THE TASK ::
Transcribe every entry below word for word, but skip the pictures.

- Opening Delimiter -

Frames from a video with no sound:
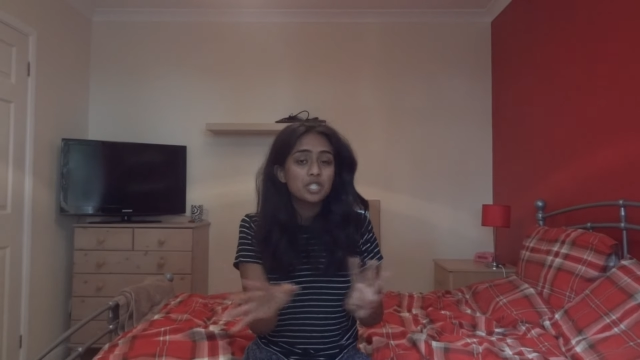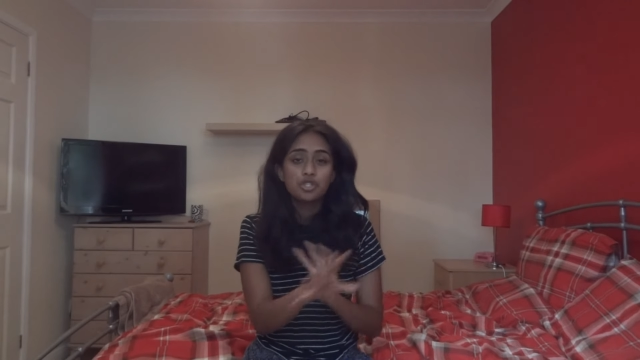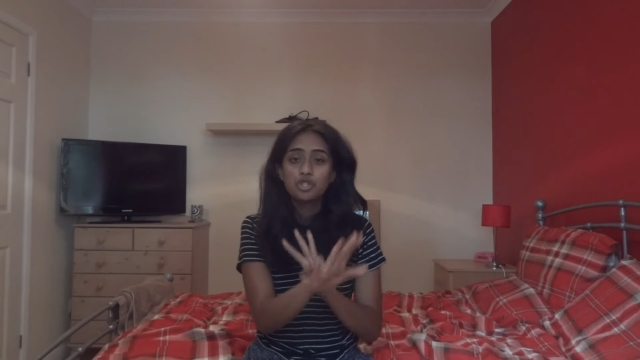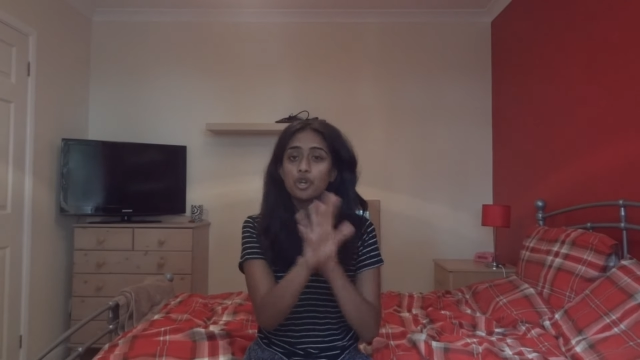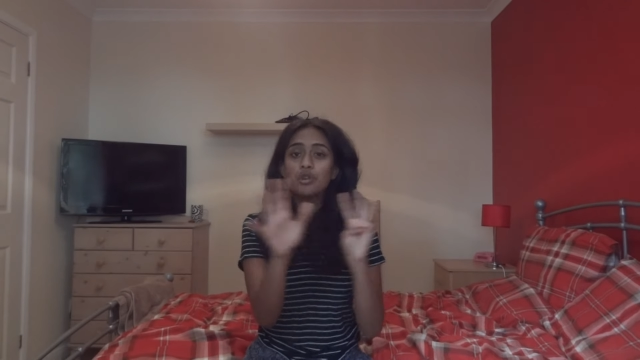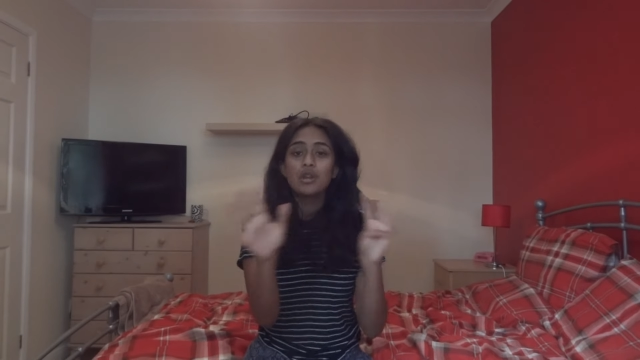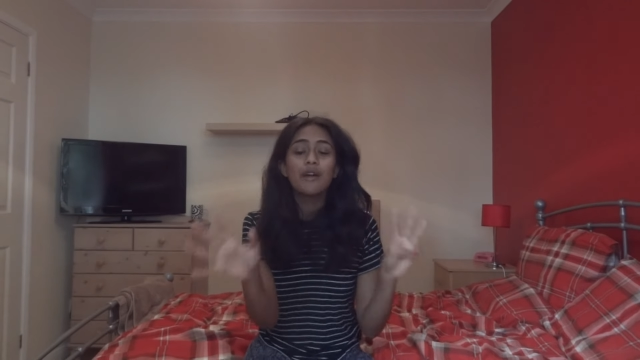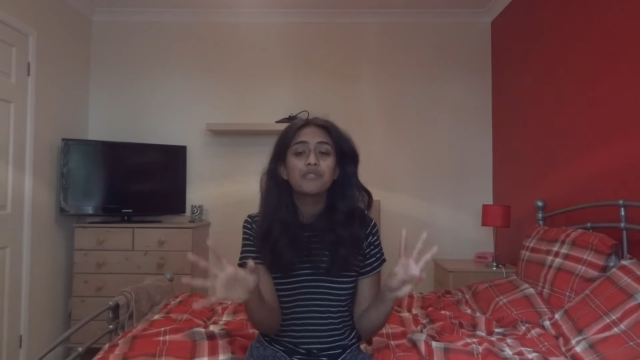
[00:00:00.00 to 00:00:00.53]
You
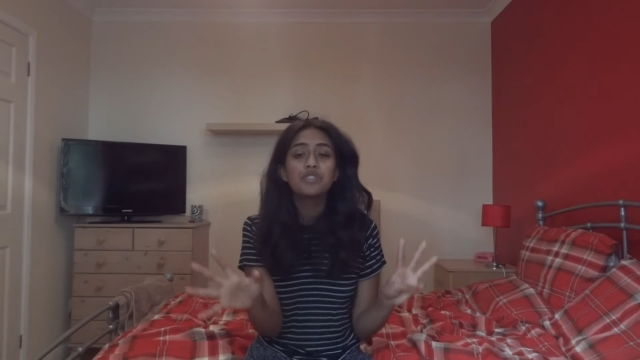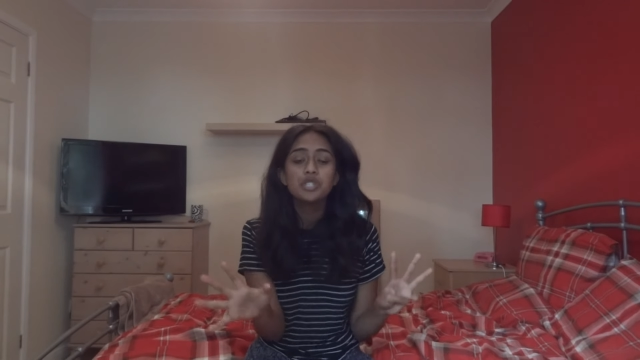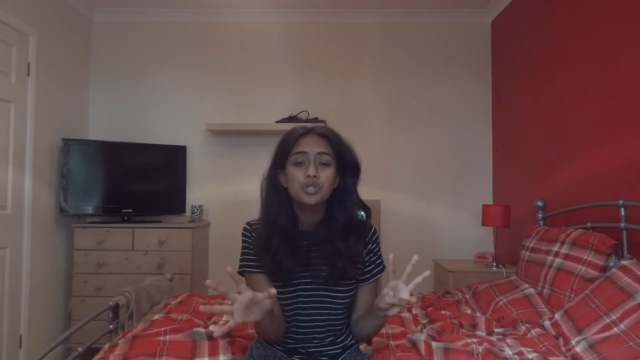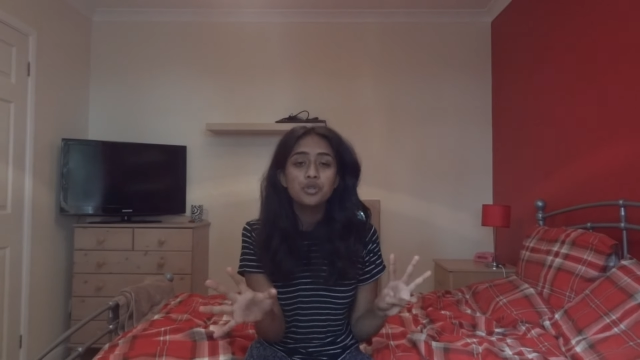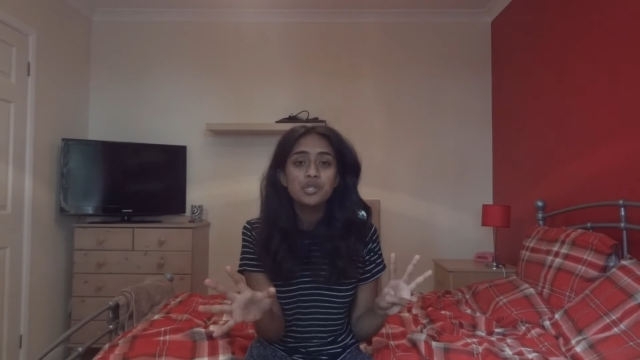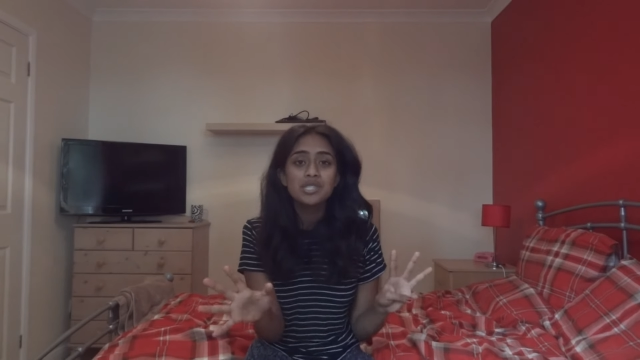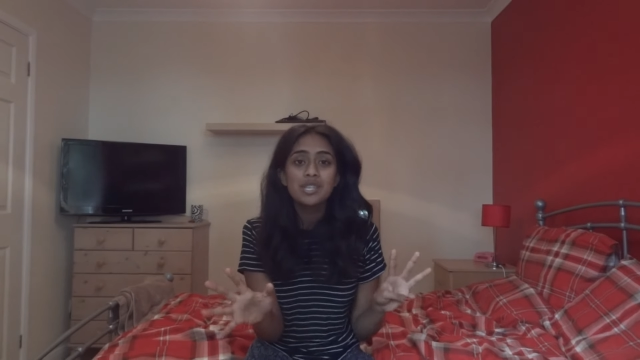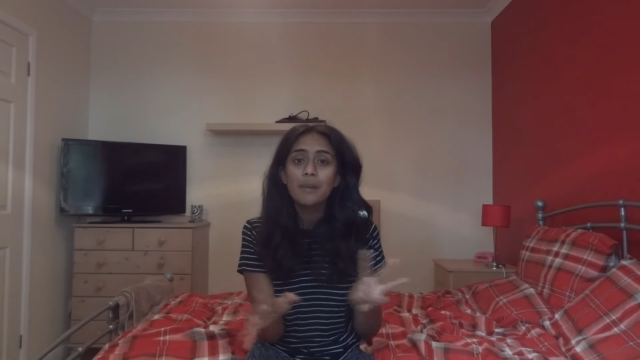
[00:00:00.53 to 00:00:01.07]
don't have to
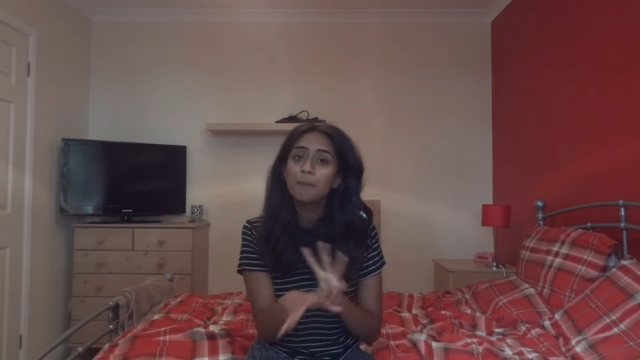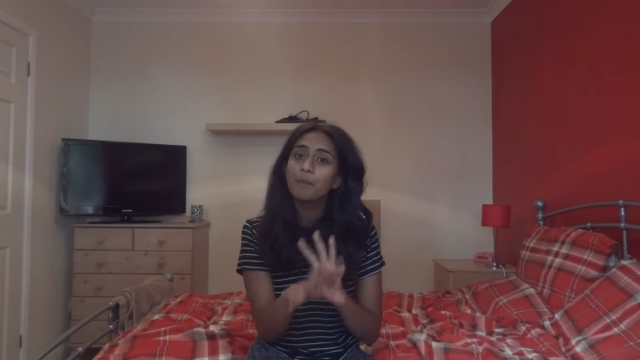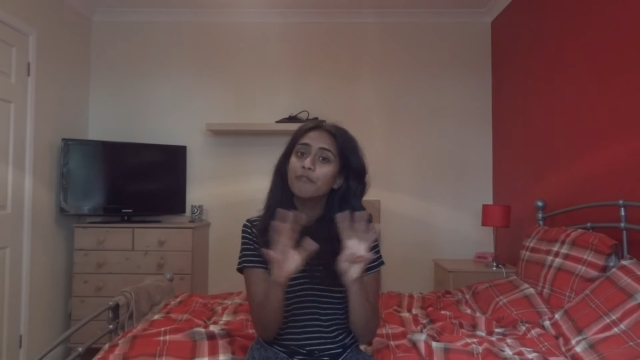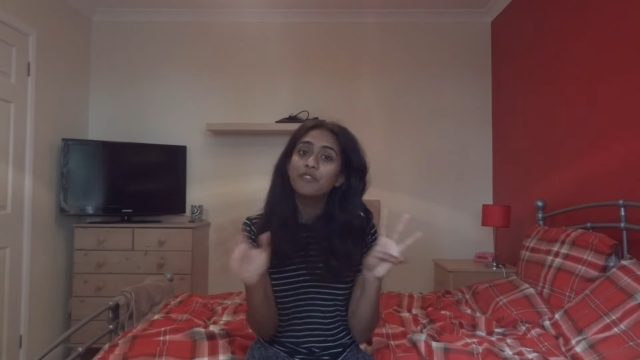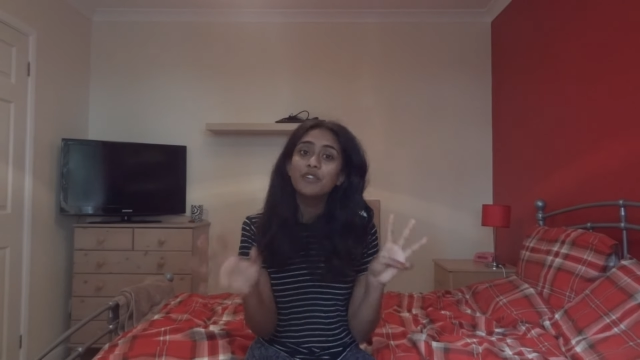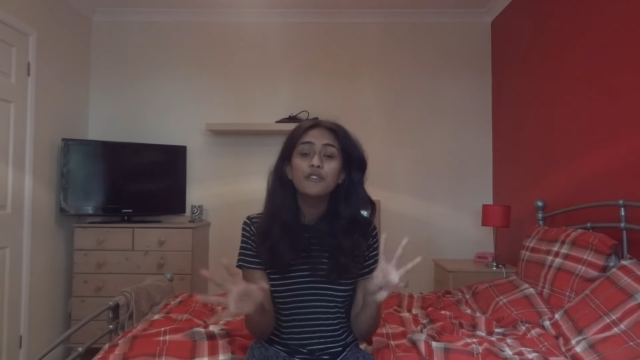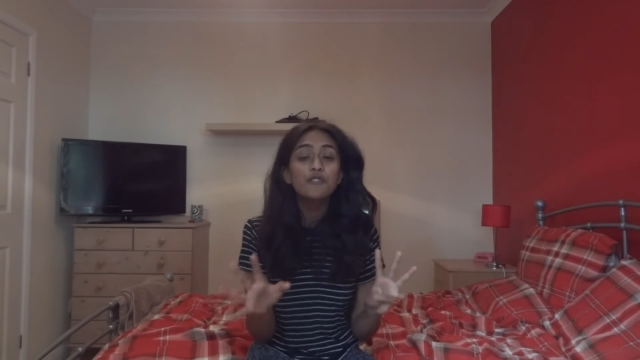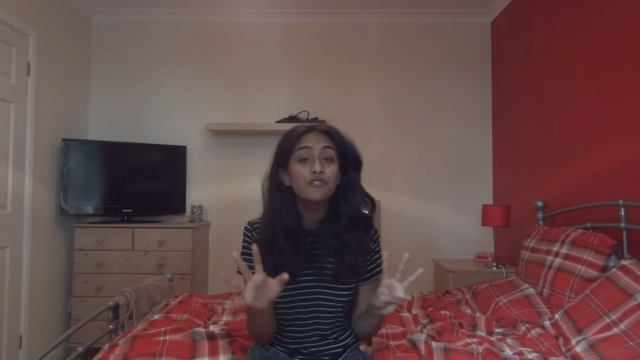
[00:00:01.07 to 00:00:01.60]
use them, but
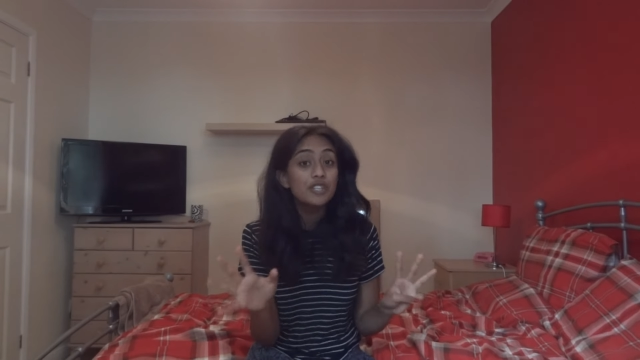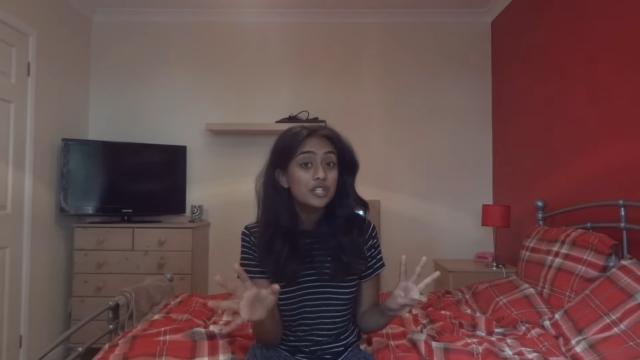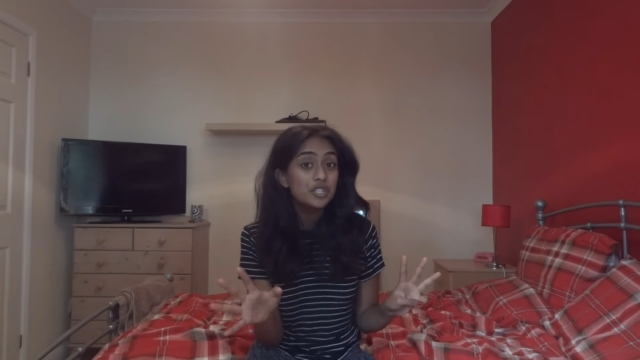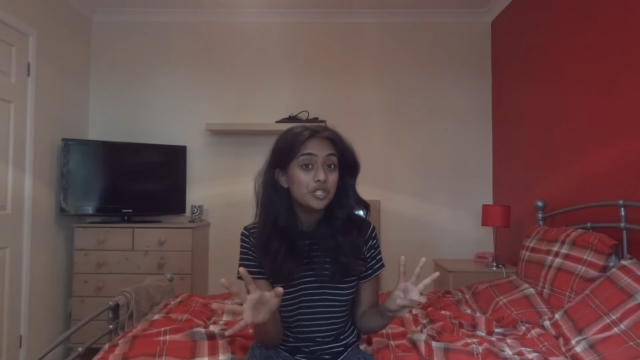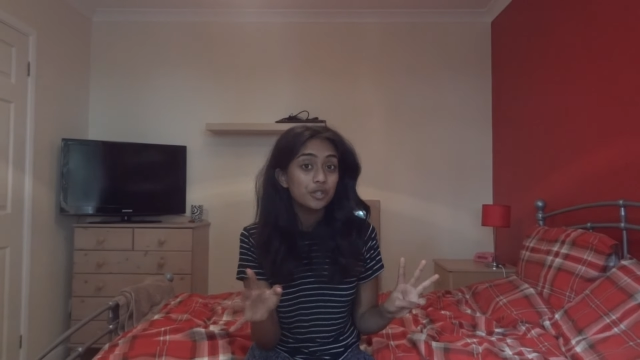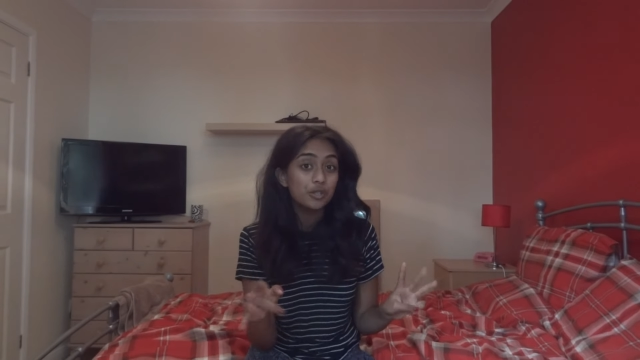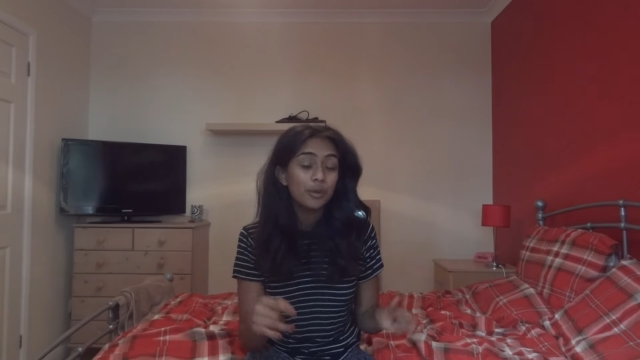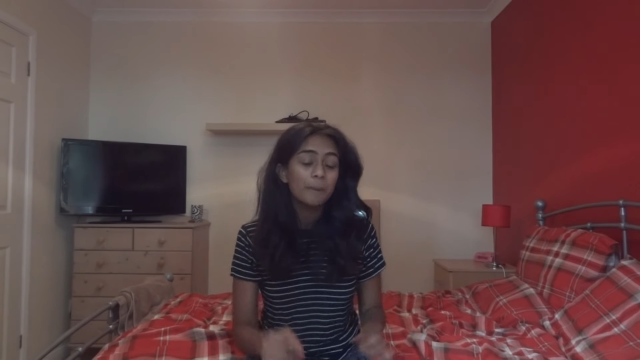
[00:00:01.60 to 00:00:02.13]
feel free
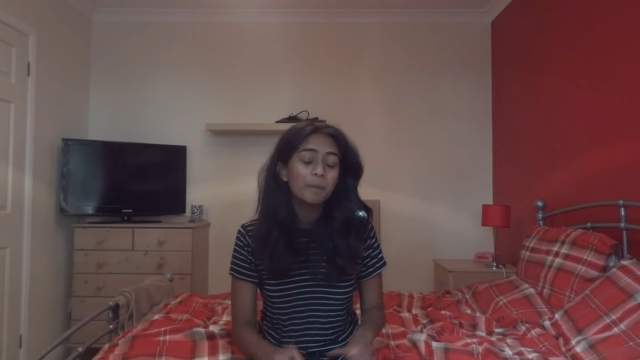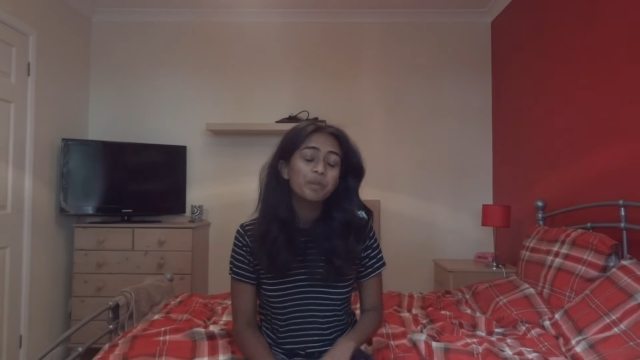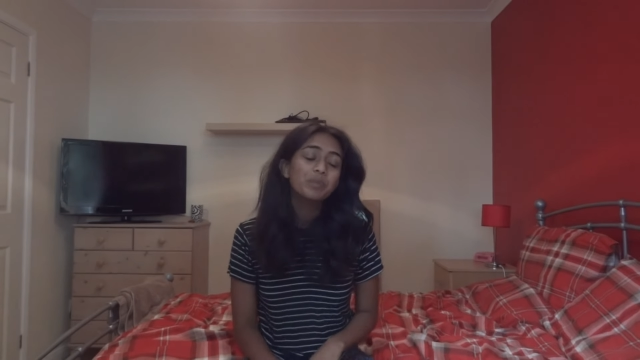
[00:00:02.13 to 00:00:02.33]
to.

- Closing Delimiter -

TASK RESULT ::
Frames from a video with no sound:
[00:00:00.00 to 00:00:00.53]
You
[00:00:00.53 to 00:00:01.07]
don't have to
[00:00:01.07 to 00:00:01.60]
use them, but
[00:00:01.60 to 00:00:02.13]
feel free
[00:00:02.13 to 00:00:02.33]
to.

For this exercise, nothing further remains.